Del Carmen Resource
On September 12, 2011, we announced the first National Instrument (NI) 43-101-compliant mineral resource estimate for the Rojo Grande zone at our Del Carmen project (click here to view press release). The in-pit, inferred resource is 25.4 million tonnes of oxide material grading 1.00 g/t gold and 13.3 g/t silver for 816,600 ounces of contained gold and 10.9 million ounces of contained silver, at a lower average gold equivalent cutoff grade of 0.3 g/t. Drilling in the coming field season will aim to extend and expand the deposit, which remains open to the southwest. Drilling will also target areas within the modelled pit that have not yet been tested and are currently assigned as waste.
The table below summarises the inferred in-pit mineral resource estimate:
| Million Tonnes | Gold Grade (g/t) | Silver Grade (g/t) | Gold Ounces | Silver Ounces |
|---|---|---|---|---|
| 25.4 | 1.00 | 13.3 | 816,600 | 10,853,000 |
(1) Mineral resources which are not mineral reserves do not have demonstrated economic viability. The estimate of mineral resources may be materially affected by environmental, permitting, legal, title, taxation, socio-political, marketing, or other relevant issues.(2) The quantity and grade of reported inferred resources in this estimation are conceptual in nature and there has been insufficient exploration to define these inferred resources as an indicated or measured mineral resource. It is uncertain if further exploration will result in upgrading them to an indicated or measured mineral resource category (3) The 0.3 g/t gold equivalent cutoff grade was derived from an assumed open pit/heap leach operation with recoveries of 70% for gold and 40% for silver, a mining cost of US$1.50/tonne for ore and $1.40/tonne waste, process cost of US$3.50/tonne and general & administrative costs of US$2.50/tonne. The costs were derived from similar operations and the recoveries from initial metallurgical testwork. Assumed prices of $1,125/oz for gold and $20/oz for silver, based on 3-year trailing averages, were also employed.
Notes on the methodology of estimation of the inferred resource:
- The inferred resource estimate was carried out by Micon International Limited (Micon).
- The database comprised a total of 23 diamond drill holes, 4,185 metres of mainly HQ drilling (lesser amounts of PQ and NQ) and 3,446 gold and silver assays.
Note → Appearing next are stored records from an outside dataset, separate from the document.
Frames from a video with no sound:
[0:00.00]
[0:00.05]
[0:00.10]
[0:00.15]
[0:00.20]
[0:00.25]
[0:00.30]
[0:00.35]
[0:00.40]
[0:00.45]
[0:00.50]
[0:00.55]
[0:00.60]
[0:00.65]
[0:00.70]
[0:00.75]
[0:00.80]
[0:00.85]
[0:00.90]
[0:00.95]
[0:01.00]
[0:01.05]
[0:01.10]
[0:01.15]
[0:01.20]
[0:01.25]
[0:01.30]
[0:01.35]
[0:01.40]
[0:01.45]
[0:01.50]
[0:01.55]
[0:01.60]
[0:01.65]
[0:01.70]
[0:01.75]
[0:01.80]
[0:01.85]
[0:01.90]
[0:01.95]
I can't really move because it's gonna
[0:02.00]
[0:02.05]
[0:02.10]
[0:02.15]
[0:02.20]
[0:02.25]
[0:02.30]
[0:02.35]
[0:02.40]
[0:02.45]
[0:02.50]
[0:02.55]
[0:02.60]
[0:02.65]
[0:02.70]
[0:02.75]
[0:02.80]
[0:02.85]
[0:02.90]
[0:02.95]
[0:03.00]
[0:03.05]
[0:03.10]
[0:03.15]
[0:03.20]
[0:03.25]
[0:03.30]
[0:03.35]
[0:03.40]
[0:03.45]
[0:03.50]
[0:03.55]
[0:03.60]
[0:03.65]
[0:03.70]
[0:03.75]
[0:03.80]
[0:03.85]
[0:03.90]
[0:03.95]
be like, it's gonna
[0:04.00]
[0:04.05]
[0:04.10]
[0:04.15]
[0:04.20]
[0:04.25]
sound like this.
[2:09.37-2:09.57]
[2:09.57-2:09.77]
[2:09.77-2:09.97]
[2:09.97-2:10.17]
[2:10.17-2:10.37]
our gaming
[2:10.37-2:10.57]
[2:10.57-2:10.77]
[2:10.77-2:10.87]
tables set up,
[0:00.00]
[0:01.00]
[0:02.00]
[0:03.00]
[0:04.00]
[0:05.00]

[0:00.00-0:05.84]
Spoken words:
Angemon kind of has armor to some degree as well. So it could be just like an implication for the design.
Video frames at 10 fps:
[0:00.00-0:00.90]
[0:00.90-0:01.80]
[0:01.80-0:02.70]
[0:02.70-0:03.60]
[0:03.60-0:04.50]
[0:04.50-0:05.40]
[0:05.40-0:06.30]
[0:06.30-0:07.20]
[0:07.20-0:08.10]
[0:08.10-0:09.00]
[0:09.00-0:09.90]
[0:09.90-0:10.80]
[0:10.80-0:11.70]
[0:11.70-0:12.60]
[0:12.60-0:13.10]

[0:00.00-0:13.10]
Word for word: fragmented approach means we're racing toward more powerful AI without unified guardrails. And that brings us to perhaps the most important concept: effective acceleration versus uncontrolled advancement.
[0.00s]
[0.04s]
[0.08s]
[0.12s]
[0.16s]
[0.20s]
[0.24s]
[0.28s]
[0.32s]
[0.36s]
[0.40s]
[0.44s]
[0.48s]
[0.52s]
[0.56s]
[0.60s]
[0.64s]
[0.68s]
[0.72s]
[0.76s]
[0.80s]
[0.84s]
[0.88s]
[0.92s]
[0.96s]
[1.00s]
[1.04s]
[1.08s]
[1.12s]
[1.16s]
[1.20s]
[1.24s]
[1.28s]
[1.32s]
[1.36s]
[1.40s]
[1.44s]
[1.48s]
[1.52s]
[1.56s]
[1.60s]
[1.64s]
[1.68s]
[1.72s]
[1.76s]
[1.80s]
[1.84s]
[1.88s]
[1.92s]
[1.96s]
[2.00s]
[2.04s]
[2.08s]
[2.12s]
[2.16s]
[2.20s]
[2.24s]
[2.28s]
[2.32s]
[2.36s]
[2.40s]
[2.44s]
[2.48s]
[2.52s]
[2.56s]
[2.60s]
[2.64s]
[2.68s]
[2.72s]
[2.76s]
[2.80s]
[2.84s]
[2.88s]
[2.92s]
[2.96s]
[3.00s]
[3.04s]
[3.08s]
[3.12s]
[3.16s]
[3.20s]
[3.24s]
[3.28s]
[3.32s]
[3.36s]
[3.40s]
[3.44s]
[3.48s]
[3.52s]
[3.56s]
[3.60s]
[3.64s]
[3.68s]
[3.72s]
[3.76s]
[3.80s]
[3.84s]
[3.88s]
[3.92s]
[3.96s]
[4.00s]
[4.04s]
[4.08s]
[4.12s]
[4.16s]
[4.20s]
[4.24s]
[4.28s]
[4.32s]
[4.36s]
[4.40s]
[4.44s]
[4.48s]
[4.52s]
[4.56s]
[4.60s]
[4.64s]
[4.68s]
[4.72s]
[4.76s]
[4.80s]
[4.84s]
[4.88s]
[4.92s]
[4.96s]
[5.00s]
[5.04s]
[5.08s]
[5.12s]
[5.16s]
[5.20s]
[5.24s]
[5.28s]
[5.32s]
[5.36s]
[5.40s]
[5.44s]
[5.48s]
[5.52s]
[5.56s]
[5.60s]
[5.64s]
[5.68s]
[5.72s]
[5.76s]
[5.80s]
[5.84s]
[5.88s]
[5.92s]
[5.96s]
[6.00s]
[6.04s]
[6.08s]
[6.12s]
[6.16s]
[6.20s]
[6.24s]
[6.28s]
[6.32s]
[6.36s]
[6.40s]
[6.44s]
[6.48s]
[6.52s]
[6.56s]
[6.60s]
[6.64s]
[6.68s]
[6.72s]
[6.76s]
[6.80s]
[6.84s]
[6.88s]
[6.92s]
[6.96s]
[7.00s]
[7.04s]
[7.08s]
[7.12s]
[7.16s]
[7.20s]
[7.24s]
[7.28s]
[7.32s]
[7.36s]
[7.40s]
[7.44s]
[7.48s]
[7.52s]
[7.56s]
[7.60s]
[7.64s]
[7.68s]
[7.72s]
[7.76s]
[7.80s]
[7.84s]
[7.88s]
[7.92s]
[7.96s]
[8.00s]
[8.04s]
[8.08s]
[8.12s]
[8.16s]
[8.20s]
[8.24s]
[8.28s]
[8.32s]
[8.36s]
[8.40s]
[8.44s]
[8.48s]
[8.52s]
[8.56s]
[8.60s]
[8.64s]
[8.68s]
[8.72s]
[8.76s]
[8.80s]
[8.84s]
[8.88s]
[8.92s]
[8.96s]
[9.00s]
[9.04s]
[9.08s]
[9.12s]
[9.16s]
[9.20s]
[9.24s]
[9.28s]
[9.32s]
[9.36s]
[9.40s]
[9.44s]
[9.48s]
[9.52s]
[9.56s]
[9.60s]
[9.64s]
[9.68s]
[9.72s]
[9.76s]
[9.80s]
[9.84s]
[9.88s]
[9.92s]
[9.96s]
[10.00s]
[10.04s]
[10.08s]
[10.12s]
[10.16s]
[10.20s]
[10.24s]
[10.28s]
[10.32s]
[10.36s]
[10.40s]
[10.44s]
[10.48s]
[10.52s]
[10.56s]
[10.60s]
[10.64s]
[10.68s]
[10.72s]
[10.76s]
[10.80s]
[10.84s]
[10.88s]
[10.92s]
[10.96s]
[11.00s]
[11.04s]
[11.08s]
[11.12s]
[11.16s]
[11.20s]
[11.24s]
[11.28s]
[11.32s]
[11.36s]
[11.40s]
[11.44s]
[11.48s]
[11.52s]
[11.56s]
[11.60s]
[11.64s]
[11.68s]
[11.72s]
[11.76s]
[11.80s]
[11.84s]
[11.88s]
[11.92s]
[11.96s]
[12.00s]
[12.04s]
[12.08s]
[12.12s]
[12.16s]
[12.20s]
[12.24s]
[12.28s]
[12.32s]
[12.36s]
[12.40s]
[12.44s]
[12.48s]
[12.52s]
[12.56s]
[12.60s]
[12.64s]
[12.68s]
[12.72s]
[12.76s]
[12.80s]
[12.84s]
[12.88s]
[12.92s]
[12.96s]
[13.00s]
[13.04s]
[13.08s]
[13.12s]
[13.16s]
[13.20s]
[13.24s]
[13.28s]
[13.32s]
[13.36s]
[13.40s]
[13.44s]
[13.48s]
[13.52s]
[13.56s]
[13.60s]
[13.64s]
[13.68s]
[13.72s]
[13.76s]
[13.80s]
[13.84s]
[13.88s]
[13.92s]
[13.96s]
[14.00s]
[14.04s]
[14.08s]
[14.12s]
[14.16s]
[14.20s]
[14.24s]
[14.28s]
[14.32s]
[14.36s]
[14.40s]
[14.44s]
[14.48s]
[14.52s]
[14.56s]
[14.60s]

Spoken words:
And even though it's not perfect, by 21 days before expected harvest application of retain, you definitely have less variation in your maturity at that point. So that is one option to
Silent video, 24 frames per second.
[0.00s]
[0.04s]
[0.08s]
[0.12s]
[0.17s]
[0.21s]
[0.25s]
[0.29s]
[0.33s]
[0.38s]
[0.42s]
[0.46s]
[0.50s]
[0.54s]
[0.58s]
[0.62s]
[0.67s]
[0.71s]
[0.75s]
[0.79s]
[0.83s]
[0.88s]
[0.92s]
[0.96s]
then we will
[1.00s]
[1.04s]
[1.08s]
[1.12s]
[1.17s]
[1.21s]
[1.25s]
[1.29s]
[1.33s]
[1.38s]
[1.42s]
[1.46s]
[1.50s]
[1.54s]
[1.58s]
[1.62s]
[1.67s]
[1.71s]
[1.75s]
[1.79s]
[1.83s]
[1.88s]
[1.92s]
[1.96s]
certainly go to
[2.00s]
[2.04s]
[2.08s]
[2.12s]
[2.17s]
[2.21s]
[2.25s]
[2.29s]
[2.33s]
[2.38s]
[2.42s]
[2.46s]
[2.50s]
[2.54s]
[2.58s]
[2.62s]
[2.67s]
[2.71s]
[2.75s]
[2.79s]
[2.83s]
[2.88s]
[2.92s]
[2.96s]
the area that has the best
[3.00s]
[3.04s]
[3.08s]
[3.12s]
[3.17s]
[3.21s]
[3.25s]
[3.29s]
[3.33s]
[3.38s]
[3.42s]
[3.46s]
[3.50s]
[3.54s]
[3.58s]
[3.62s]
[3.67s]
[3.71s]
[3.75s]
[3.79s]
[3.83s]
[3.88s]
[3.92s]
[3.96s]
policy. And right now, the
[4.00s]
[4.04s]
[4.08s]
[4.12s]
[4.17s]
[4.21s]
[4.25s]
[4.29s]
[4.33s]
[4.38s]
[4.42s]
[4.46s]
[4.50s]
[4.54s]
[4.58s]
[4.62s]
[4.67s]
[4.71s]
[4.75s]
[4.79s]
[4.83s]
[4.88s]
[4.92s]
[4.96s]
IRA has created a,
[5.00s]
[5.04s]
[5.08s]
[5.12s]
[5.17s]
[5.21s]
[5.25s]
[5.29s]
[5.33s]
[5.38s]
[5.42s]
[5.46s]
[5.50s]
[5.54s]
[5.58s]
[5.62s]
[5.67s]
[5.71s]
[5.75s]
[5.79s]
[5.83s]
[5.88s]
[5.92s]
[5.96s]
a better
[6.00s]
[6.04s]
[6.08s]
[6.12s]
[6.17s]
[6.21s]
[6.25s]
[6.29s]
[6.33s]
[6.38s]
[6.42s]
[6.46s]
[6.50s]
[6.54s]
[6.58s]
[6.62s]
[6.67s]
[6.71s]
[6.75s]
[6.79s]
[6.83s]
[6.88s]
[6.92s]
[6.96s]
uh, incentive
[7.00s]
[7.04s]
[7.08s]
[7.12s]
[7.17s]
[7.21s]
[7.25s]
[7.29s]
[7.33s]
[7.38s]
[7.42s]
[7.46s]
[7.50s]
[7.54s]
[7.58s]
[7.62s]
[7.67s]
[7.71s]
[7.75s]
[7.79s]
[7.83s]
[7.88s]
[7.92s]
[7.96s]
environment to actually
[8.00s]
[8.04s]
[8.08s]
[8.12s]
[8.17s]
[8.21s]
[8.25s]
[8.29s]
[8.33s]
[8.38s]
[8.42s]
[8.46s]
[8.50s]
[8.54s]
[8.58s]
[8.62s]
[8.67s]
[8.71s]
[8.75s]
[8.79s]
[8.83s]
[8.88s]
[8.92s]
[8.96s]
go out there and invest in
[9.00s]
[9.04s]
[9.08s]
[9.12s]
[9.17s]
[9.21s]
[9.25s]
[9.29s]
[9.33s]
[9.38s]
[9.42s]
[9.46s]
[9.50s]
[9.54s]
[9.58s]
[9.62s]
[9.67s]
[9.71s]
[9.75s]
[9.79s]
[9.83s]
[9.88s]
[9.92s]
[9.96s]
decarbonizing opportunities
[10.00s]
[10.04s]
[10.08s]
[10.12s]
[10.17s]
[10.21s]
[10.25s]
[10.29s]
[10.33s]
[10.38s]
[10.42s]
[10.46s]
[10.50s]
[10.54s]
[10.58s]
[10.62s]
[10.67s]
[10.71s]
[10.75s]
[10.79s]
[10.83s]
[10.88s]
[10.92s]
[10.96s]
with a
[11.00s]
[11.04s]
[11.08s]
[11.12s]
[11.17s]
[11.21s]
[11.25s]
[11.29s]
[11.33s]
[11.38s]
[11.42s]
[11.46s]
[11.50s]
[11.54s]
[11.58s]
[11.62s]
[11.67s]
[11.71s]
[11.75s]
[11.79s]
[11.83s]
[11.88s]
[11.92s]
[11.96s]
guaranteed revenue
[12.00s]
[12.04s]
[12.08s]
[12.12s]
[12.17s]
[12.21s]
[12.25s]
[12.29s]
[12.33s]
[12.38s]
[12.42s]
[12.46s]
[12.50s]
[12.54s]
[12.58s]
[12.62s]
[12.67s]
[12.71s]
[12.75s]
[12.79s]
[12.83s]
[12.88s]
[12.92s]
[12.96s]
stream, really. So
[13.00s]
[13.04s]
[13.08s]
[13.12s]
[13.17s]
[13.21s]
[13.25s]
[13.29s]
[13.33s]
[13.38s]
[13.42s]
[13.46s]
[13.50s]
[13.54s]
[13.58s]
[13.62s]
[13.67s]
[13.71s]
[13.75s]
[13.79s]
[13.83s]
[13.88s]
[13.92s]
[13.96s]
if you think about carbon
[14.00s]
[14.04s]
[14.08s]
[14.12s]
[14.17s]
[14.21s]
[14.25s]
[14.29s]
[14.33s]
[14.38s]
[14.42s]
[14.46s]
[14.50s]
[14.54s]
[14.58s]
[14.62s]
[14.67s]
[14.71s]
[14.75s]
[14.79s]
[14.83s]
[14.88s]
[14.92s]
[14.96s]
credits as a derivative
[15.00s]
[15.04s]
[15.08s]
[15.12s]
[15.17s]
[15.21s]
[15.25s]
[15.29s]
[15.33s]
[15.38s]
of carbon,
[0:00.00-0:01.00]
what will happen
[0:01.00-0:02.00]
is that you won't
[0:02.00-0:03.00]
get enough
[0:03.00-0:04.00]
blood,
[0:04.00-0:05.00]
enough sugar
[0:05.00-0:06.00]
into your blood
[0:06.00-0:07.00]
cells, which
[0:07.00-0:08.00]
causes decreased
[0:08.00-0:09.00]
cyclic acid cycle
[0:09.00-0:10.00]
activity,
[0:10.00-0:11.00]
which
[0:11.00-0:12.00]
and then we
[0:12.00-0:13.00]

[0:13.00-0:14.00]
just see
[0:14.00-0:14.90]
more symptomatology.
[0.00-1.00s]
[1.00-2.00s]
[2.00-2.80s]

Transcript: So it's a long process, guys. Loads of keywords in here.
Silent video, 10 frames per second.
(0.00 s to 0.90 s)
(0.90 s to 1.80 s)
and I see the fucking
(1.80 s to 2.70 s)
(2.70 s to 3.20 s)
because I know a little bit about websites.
- An interpreted mineralised envelope was modeled into a wireframed solid in Gemcom, Approximate dimensions of the envelope were 750 metres in length (northeast-southwest), 80 to 200 metres in width (northwest-southeast), and up to 280 metres in vertical extent.
- Estimates are based on a parent cell dimension of 20 metres east, 20 metres north and 5 metres vertically.
- Grade interpolation was based on 5.0 metre composites cut to a maximum of 12.6 g/t gold and 161 g/t silver.
- Tonnage estimates are based on 71 bulk density measurements carried out by Malbex which were interpolated into the mineralized domain of the block model. Bulk density values for the Rojo Grande mineralised rock ranged from 1.68 to 2.67 tonnes/m3. The incompetent nature of certain zones of powdery quartz-alunite alteration made it difficult to obtain reliable density measurements for a small portion of the mineralized envelope. Due to this rock condition, and after a statistical analysis of the frequency of density results, a low-value outlier population was identified and all density measurements less than 2 tonnes/m3 were not used. All waste blocks and a small volume that did not get an interpolated density value were assigned the average density of 2.32 tonnes/m3.
- The resource at a 1.00 g/t gold grade was reported within a preliminary conceptual open-pit mining envelope with the purpose of delineating mineralization with a reasonable prospect of economic extraction. The Whittle open pit model was constructed using a gold price of US$1,125/oz, and heap leach gold recoveries of 70%. The resulting, unoptimized pit has a strip ratio of 2.09:1.